**Work instructions**
Without including any image, retype the records word for word.

**Input material**
----------

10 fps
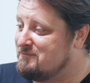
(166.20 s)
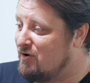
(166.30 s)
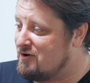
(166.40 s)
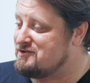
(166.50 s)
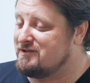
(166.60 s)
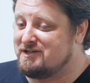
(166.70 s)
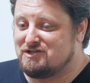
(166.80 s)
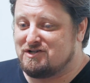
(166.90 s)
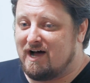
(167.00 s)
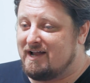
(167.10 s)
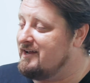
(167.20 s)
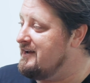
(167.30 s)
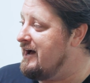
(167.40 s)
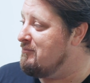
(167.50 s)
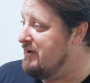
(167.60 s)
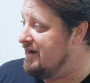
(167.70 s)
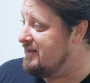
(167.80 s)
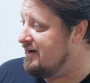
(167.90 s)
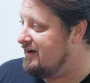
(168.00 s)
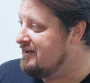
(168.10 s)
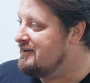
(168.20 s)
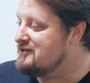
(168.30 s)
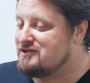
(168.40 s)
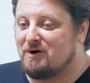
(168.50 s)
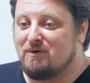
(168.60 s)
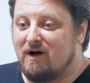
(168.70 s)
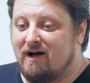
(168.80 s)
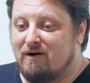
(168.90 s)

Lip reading: partially shot in Albania. So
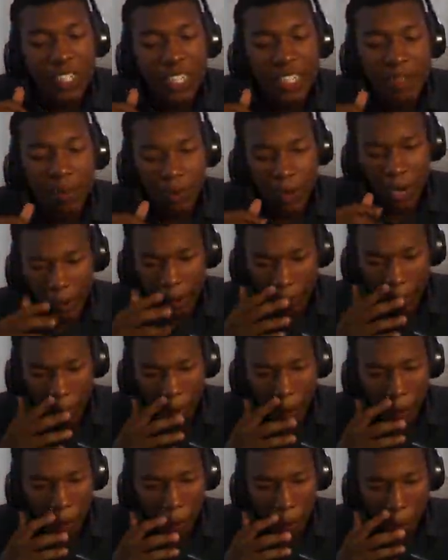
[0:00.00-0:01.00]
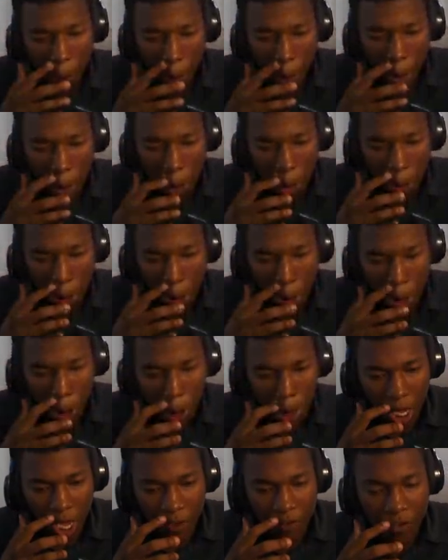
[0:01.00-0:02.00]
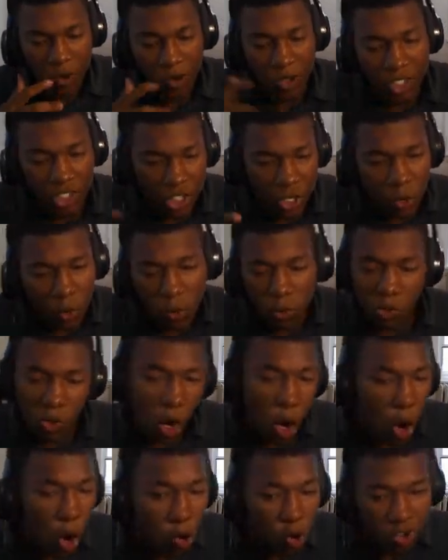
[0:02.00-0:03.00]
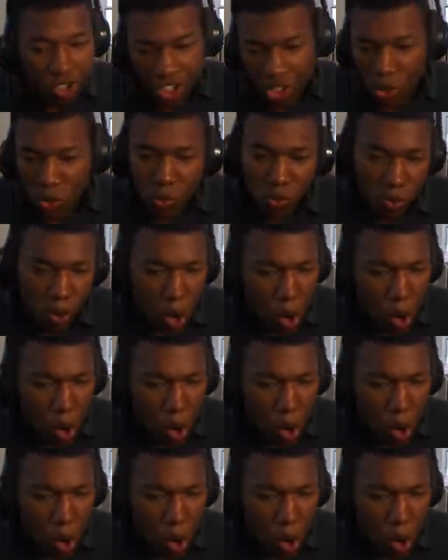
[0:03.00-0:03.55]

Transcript: cheese them right. If you shoot, roll, shoot,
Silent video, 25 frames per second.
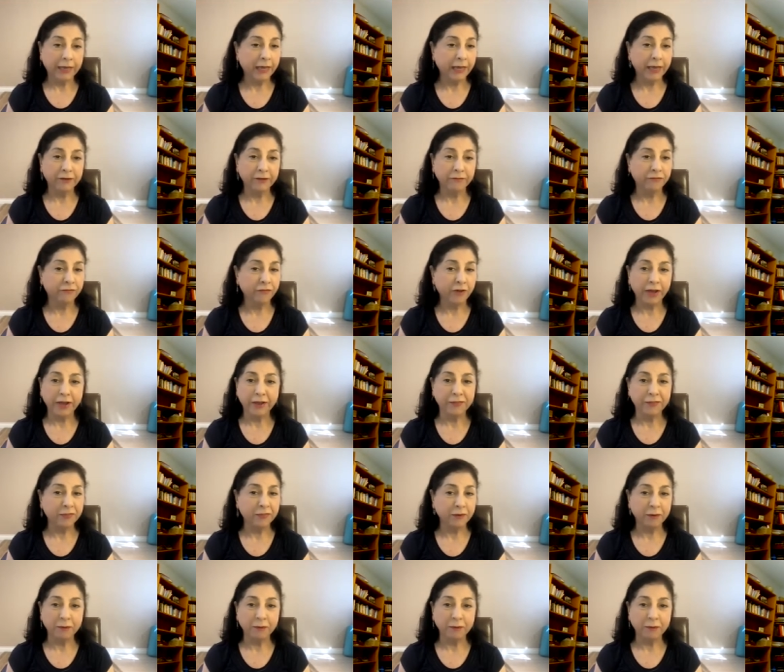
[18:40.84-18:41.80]
They can't hear
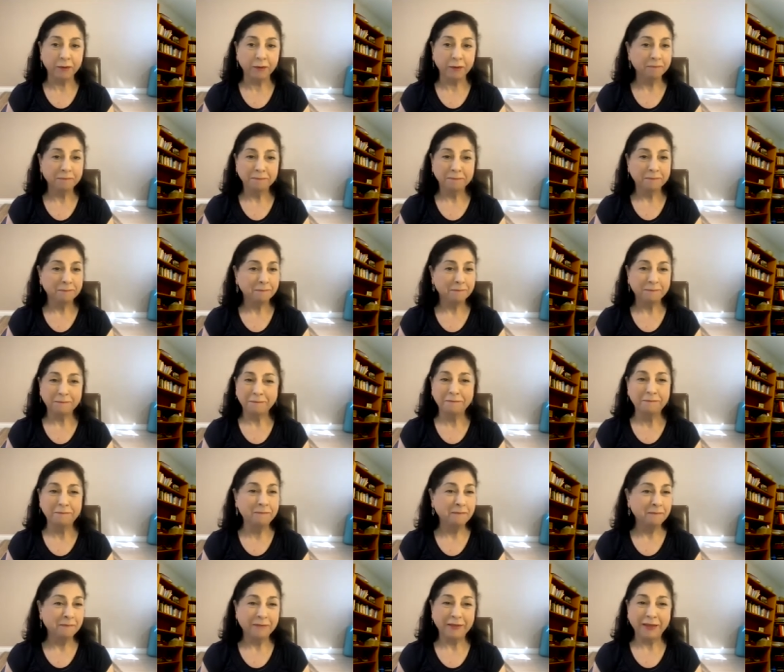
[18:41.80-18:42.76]
you. Them. They're trying,
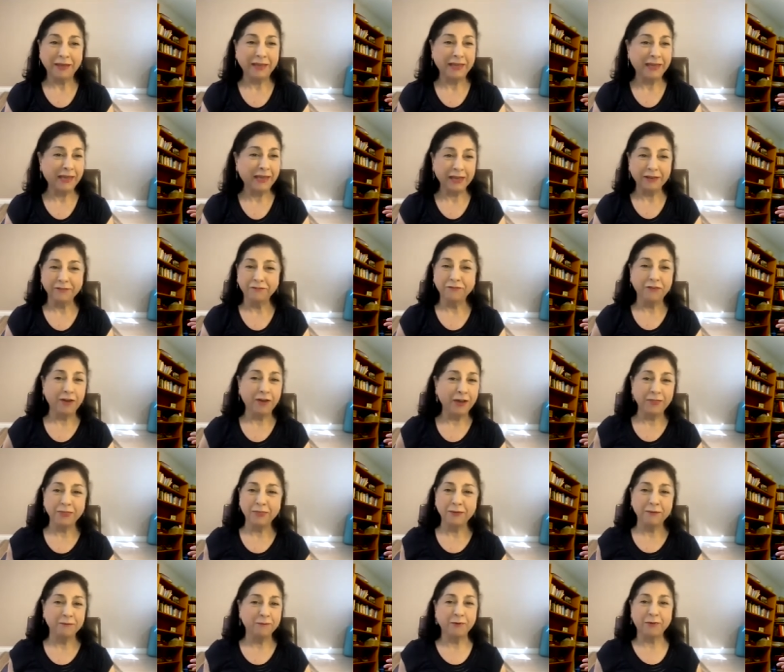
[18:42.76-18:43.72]
but they, they can't, can't find,
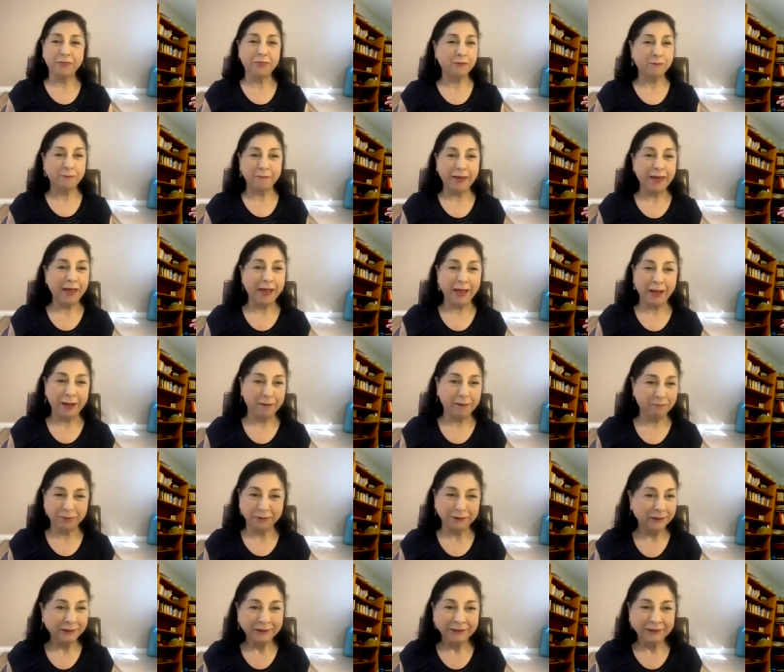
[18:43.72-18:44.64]
find them it. With the map.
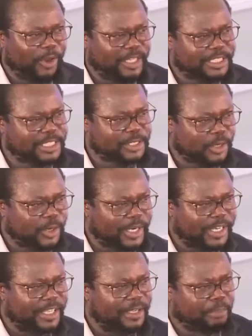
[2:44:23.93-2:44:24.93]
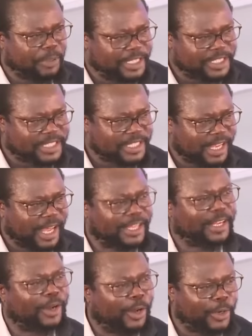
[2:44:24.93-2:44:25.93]
for restoring peace
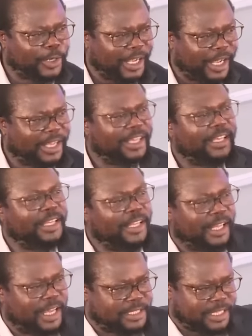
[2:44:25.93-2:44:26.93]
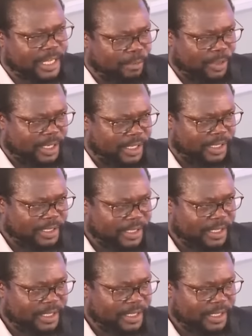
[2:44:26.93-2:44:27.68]
and order in the assembly.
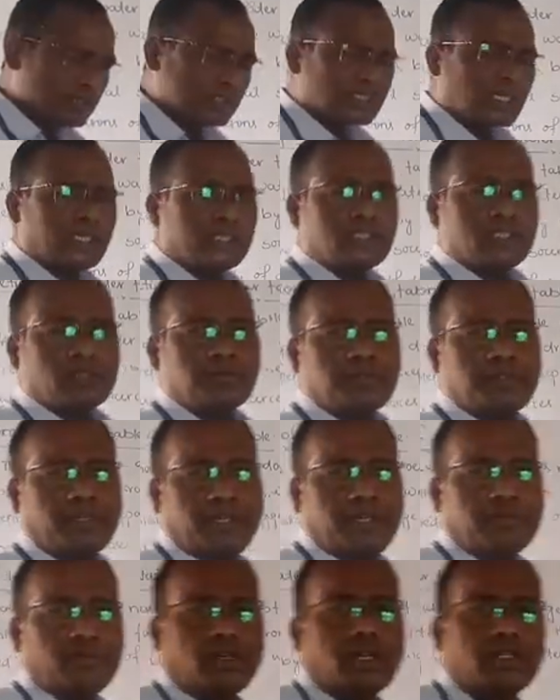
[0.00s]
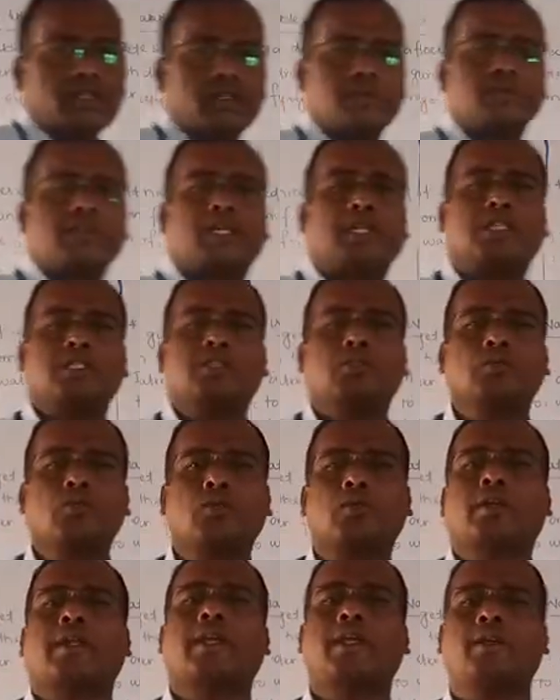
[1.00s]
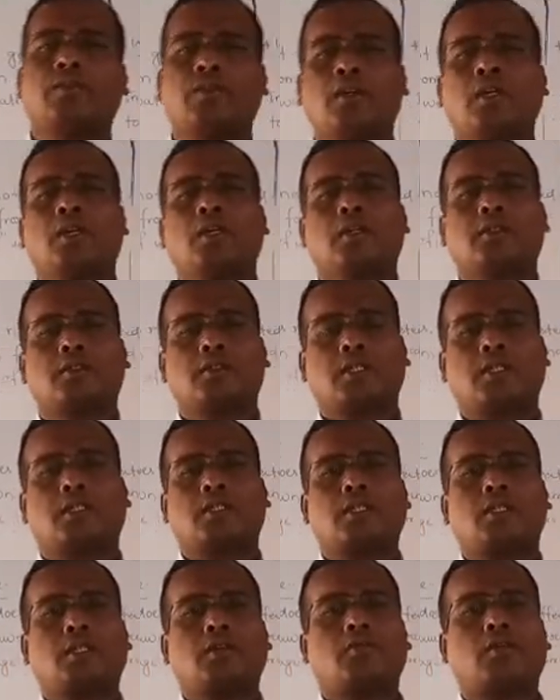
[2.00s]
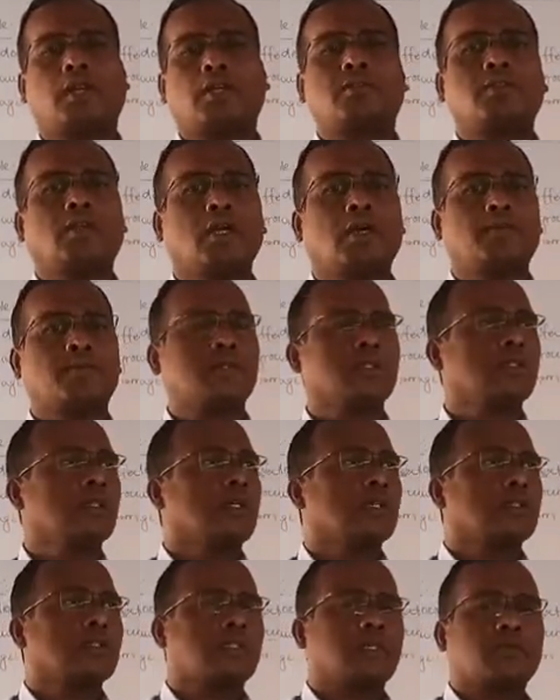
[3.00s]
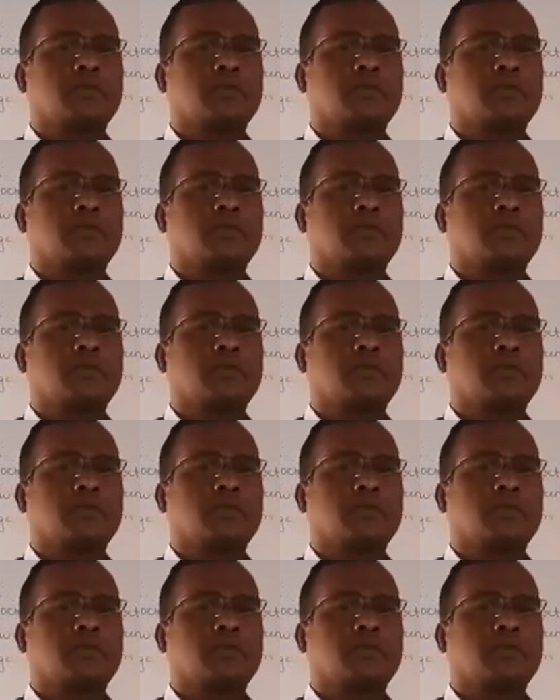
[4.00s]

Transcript: scarcity of rainfall, if there is no rain, then what will happen? The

----------

**Result of this task**
10 fps
(166.20 s)
(166.30 s)
(166.40 s)
(166.50 s)
(166.60 s)
(166.70 s)
(166.80 s)
(166.90 s)
(167.00 s)
(167.10 s)
(167.20 s)
(167.30 s)
(167.40 s)
(167.50 s)
(167.60 s)
(167.70 s)
(167.80 s)
(167.90 s)
(168.00 s)
(168.10 s)
(168.20 s)
(168.30 s)
(168.40 s)
(168.50 s)
(168.60 s)
(168.70 s)
(168.80 s)
(168.90 s)

Lip reading: partially shot in Albania. So
[0:00.00-0:01.00]
[0:01.00-0:02.00]
[0:02.00-0:03.00]
[0:03.00-0:03.55]

Transcript: cheese them right. If you shoot, roll, shoot,
Silent video, 25 frames per second.
[18:40.84-18:41.80]
They can't hear
[18:41.80-18:42.76]
you. Them. They're trying,
[18:42.76-18:43.72]
but they, they can't, can't find,
[18:43.72-18:44.64]
find them it. With the map.
[2:44:23.93-2:44:24.93]
[2:44:24.93-2:44:25.93]
for restoring peace
[2:44:25.93-2:44:26.93]
[2:44:26.93-2:44:27.68]
and order in the assembly.
[0.00s]
[1.00s]
[2.00s]
[3.00s]
[4.00s]

Transcript: scarcity of rainfall, if there is no rain, then what will happen? The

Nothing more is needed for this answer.